Em ambos os casos é importante que haja uma desapaixonada discussão dos diferentes pontos de vista, com o exame aprofundado dos princípios constitucionais contrapostos, tais como princípio da legalidade, separação dos Poderes, unidade da Constituição, concordância prática, dentre outros, que devem ser harmonizados com normas constitucionais como o direito à saúde, direito à vida e os objetivos fundamentais expressos na nossa Carta Política, dentre eles a erradicação da pobreza, dignidade da pessoa humana e a busca pela construção de uma sociedade justa e solidária.
Embora não se trate de tarefa simples, vejo nesses hard cases uma grande oportunidade para que a Suprema Corte não se limite a resolver apenas os conflitos normativos imediatos, mas principalmente traçar diretrizes para a solução de muitos outros conflitos aparentes entre as diversas normas constitucionais e dos direitos sociais.
Tanto o direito à saúde quanto as cotas fazem parte dos direitos fundamentais de segunda geração, também chamados de direitos prestacionais, segundo os quais o Estado tem o dever de atender materialmente aos indivíduos. Embora não se possa dar a mesma densidade para todos os direitos sociais (dispersos por toda a Carta Política), seria de bom alvitre que a solução para estes casos difíceis trouxesse luzes para a solução de outros conflitos que logo serão postos à discussão.
Isto porque a tensão entre direitos fundamentais sociais e princípios como a separação de poderes e reserva possível, entre outros, é permanente, o que está a justificar a delimitação da justiciabilidade dos direitos prestacionais e da atuação jurisdicional, de modo a haver uma diretriz segura a ser trilhada nas diversas demandas deste jaez.
Tomando-se o direito à saúde como mote, há que se analisar não apenas a dispensação de medicamentos excepcionais – tema tão em voga nos Tribunais –, mas também o direito prestacional à realização de procedimentos médicos, ou ainda, trazer luzes às escolhas trágicas que os profissionais, seja do Direito ou da medicina, por vezes tem que fazer: quem deve ser operado primeiro?
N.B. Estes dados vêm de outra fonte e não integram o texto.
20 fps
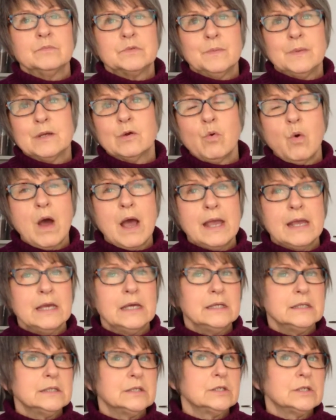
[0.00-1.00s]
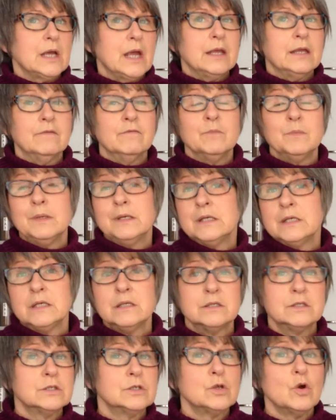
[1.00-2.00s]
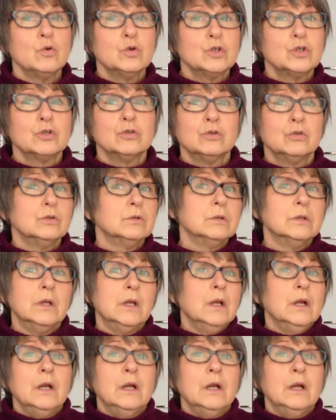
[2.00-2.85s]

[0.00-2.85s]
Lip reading: to be quiet, I give him any social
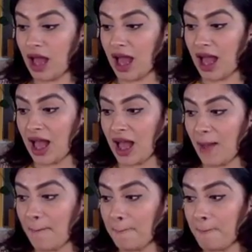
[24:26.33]

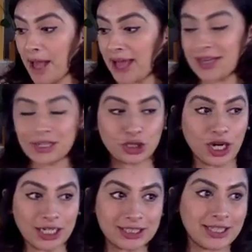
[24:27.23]
And
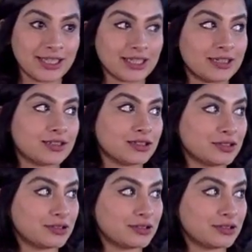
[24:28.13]
attract it in.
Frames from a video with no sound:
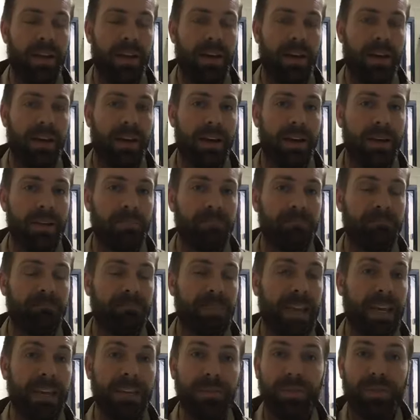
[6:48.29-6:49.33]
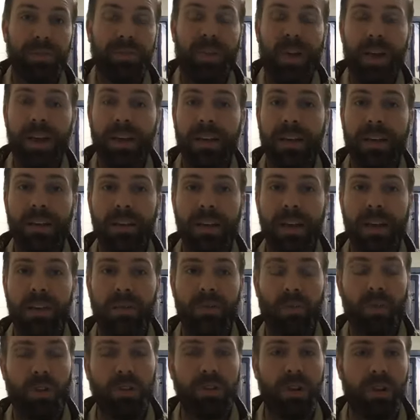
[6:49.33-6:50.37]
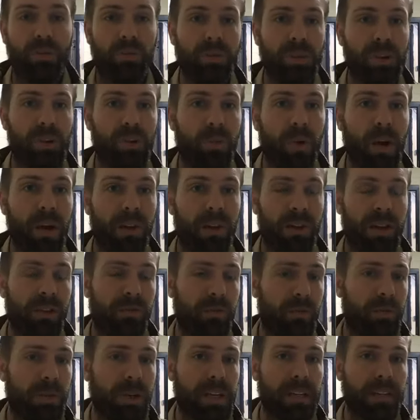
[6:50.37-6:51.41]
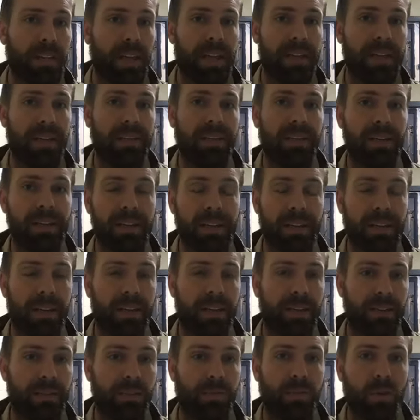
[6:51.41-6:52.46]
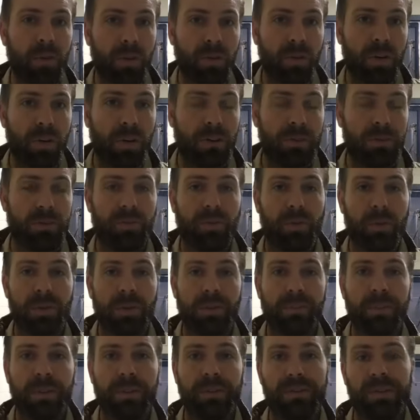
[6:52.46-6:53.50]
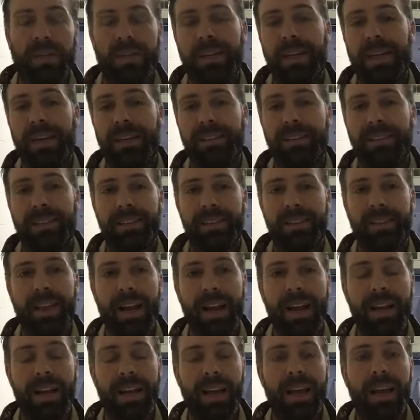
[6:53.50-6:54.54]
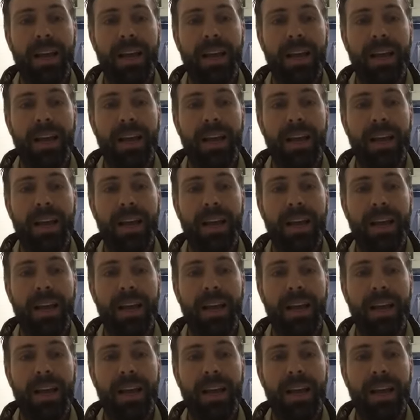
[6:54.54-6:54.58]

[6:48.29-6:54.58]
Um, and it was fine. It, and it worked out really well. Everybody liked the uh, the phone calls, the voicemails, the texts, this and that.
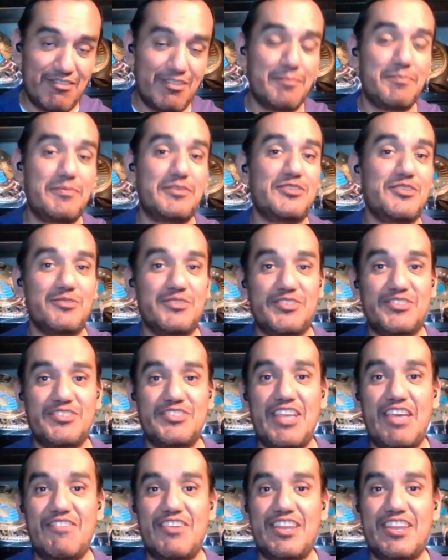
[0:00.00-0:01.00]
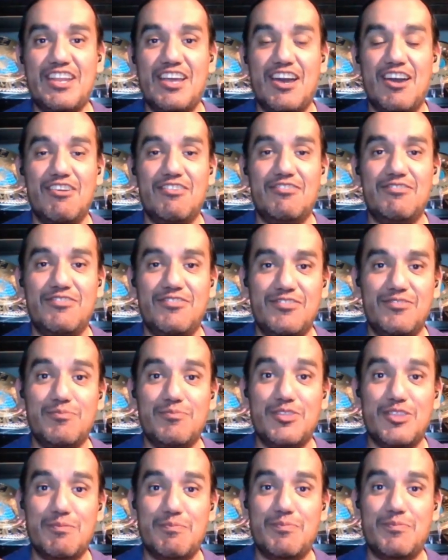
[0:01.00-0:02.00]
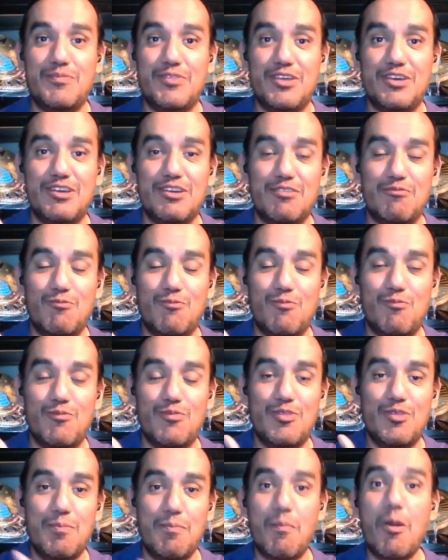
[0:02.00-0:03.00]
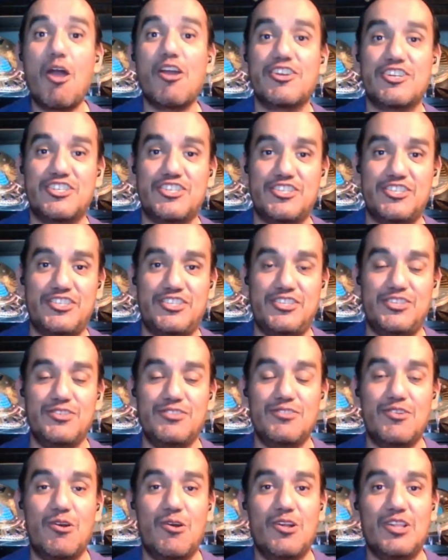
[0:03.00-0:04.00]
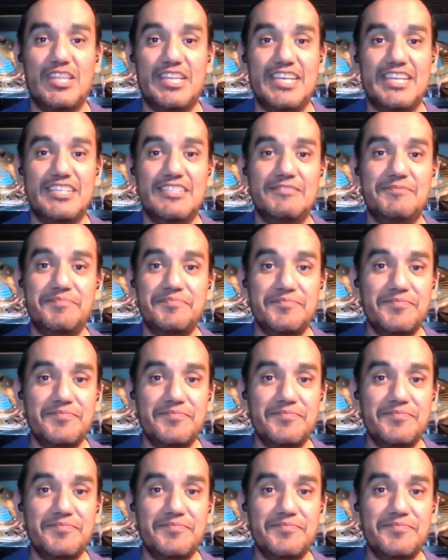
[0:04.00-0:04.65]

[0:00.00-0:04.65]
episode 7 of the March to All In.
O mais urgente? Aquele que está na fila? Aquele que o juiz determinou? Qual médico deve ser o cirurgião? Qual cidade? Qual hospital? A quem compete tais escolhas? Ao Juiz, à parte que necessita da prestação ou do sistema de saúde?
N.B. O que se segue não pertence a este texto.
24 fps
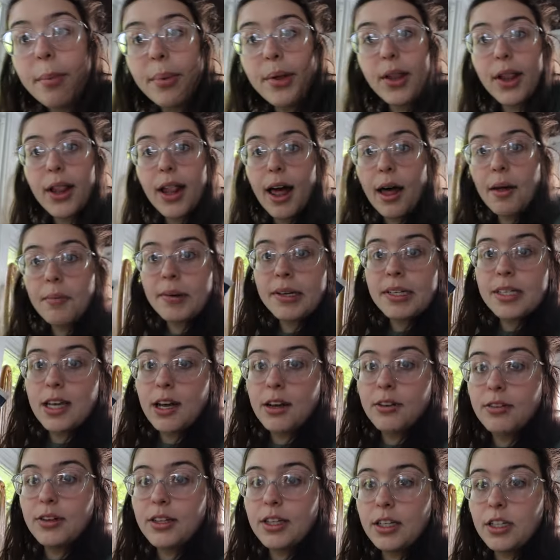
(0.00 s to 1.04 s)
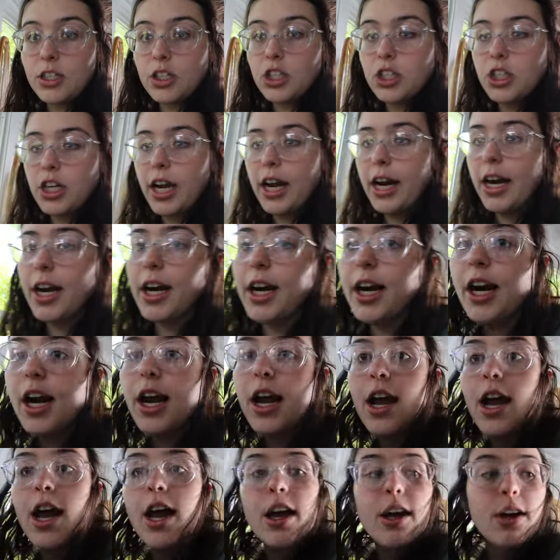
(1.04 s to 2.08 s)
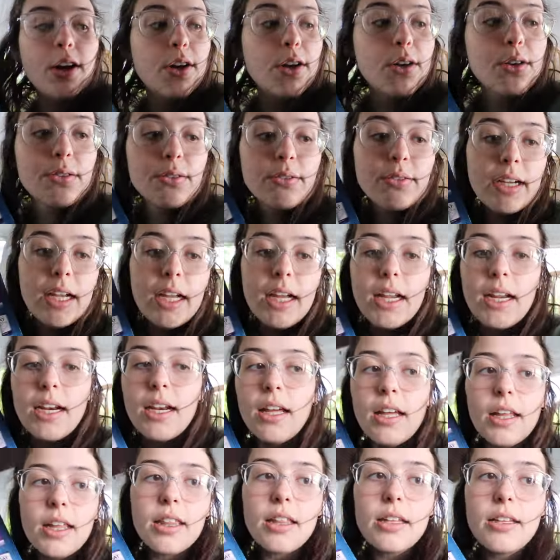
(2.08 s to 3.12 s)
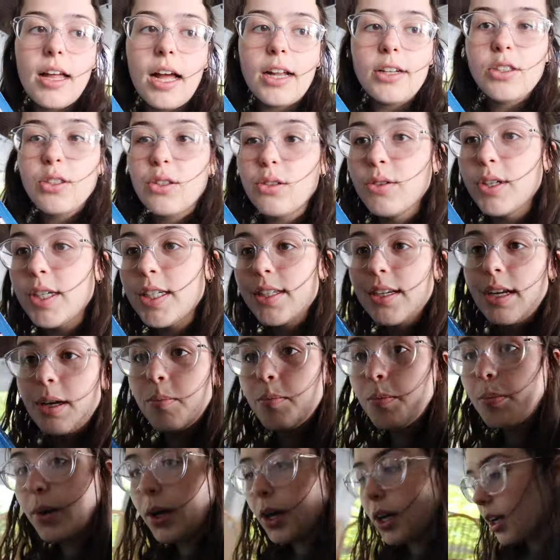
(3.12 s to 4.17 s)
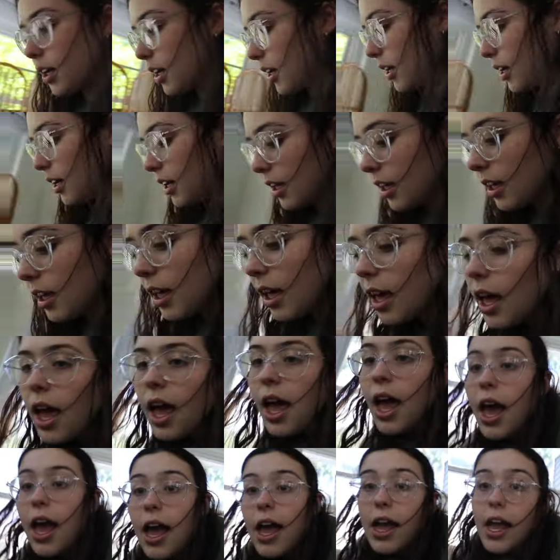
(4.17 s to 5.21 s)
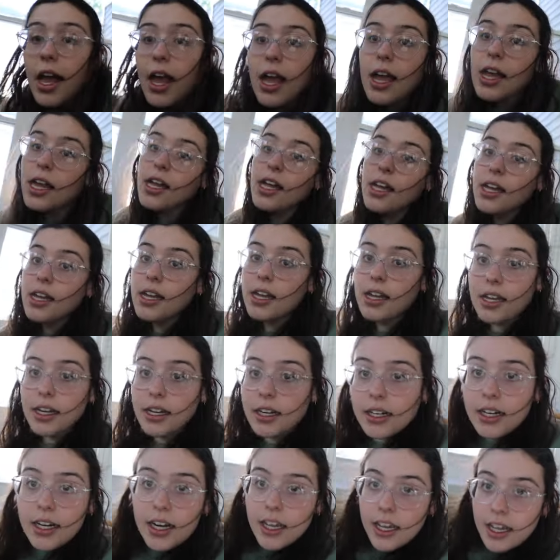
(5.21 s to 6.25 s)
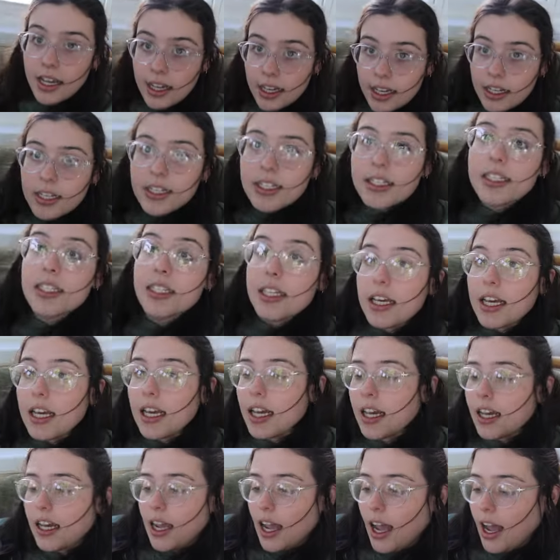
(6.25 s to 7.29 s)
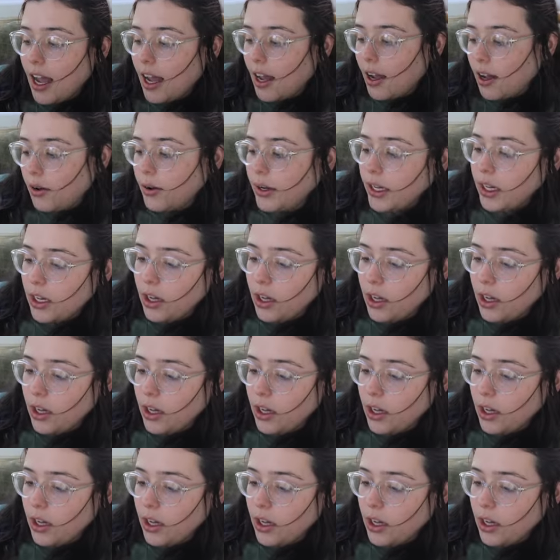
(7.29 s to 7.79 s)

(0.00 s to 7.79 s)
plop myself in this chair, read the logical reasoning book, and see how it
Indagações como estas repetem-se frente a outros direitos fundamentais prestacionais, como o direito à educação, à moradia e à segurança, para ficarmos apenas nos elencados no artigo 6º da Carta Política, embora sobre estes não resida a dramaticidade que o direito à vida traz ao tema. Há direito subjetivo (individual, difuso ou coletivo) a ser judicialmente reivindicado para se postular a construção de creches, de escolas ou de moradias populares? É possível compelir-se o administrador público para que promova a construção e aparelhamento de postos de saúde? Ou a construção de delegacias de polícia, penitenciárias ou promova o policiamento ostensivo em determinados locais?
É certo que todos estes direitos prestacionais representam anseios da sociedade como um todo, bem como é certo que nem todos podem ser imediatamente satisfeitos pelo Poder Público, ante a insuficiência de recursos.
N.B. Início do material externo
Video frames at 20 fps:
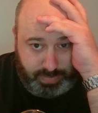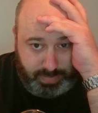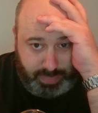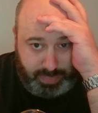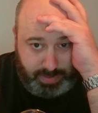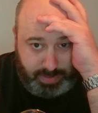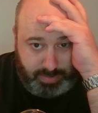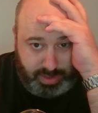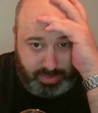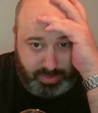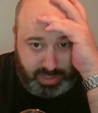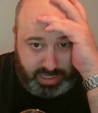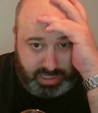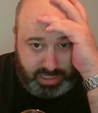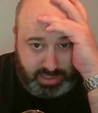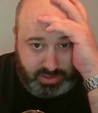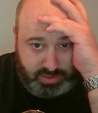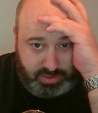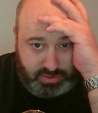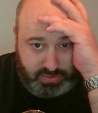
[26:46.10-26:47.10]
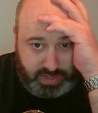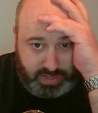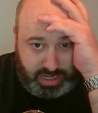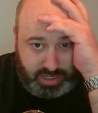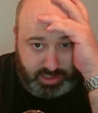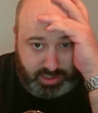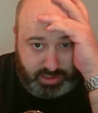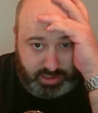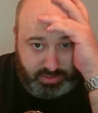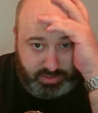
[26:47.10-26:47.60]
Maybe I can try
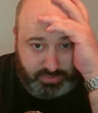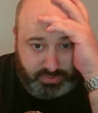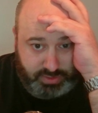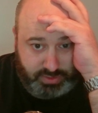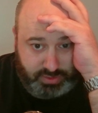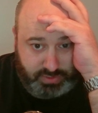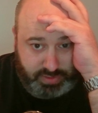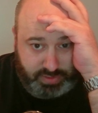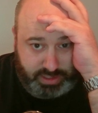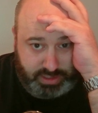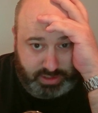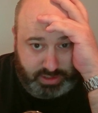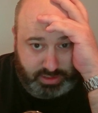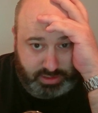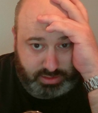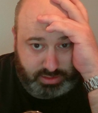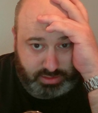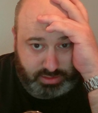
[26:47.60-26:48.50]
and infiltrate.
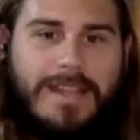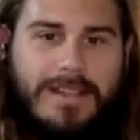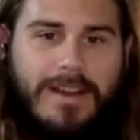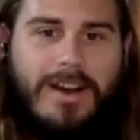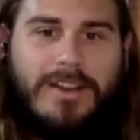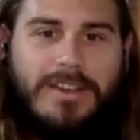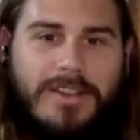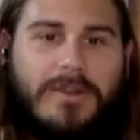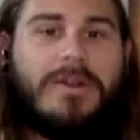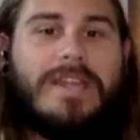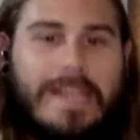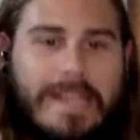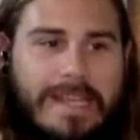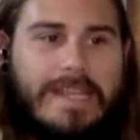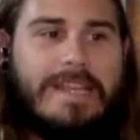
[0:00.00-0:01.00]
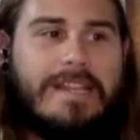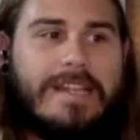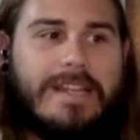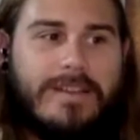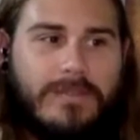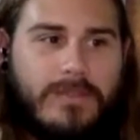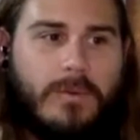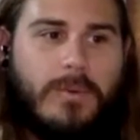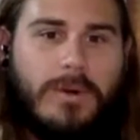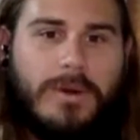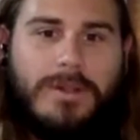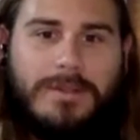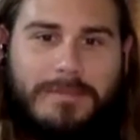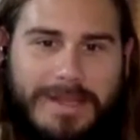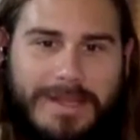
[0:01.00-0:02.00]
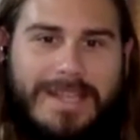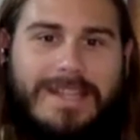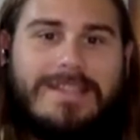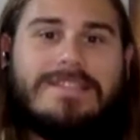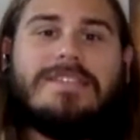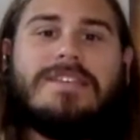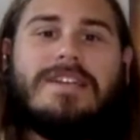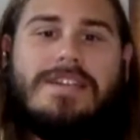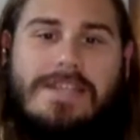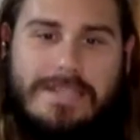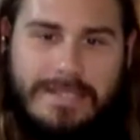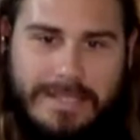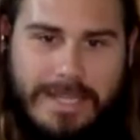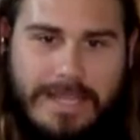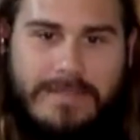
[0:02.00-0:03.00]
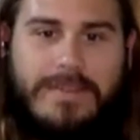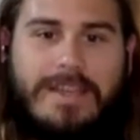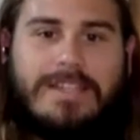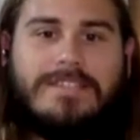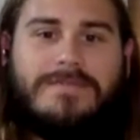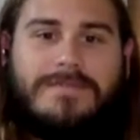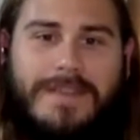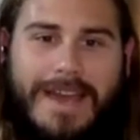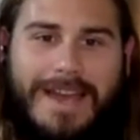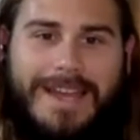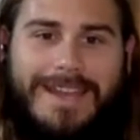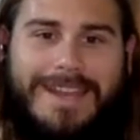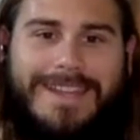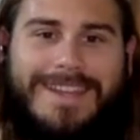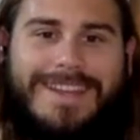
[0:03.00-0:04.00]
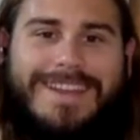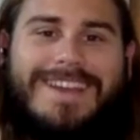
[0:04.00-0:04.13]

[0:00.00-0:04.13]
in the ongoing healing of the world means Steve gets fed.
Sendo a tensão entre as escolhas políticas, as possibilidades fáticas e os deveres estatais permanentes, não é recomendável que meras soluções casuísticas sejam dadas a problemas tão intrincados e recorrentes.
O desafio é hercúleo, utilizando a figura criada por Dworkin, mas a conformação entre o direito e a realidade exige respostas que possam atender não apenas casos específicos (como dar ou não dar medicamento para determinada pessoa), mas principalmente a construção de exegese que dê conta da concordância prática entre as colisões normativas existentes, iluminando o caminho para uma hermenêutica constitucional que sirva como paradigma para a concretização dos direitos sociais, resultando em maior segurança jurídica, harmonia, isonomia e Justiça.
* João Pedro Gebran Neto assume interinamente a coluna até o final de janeiro.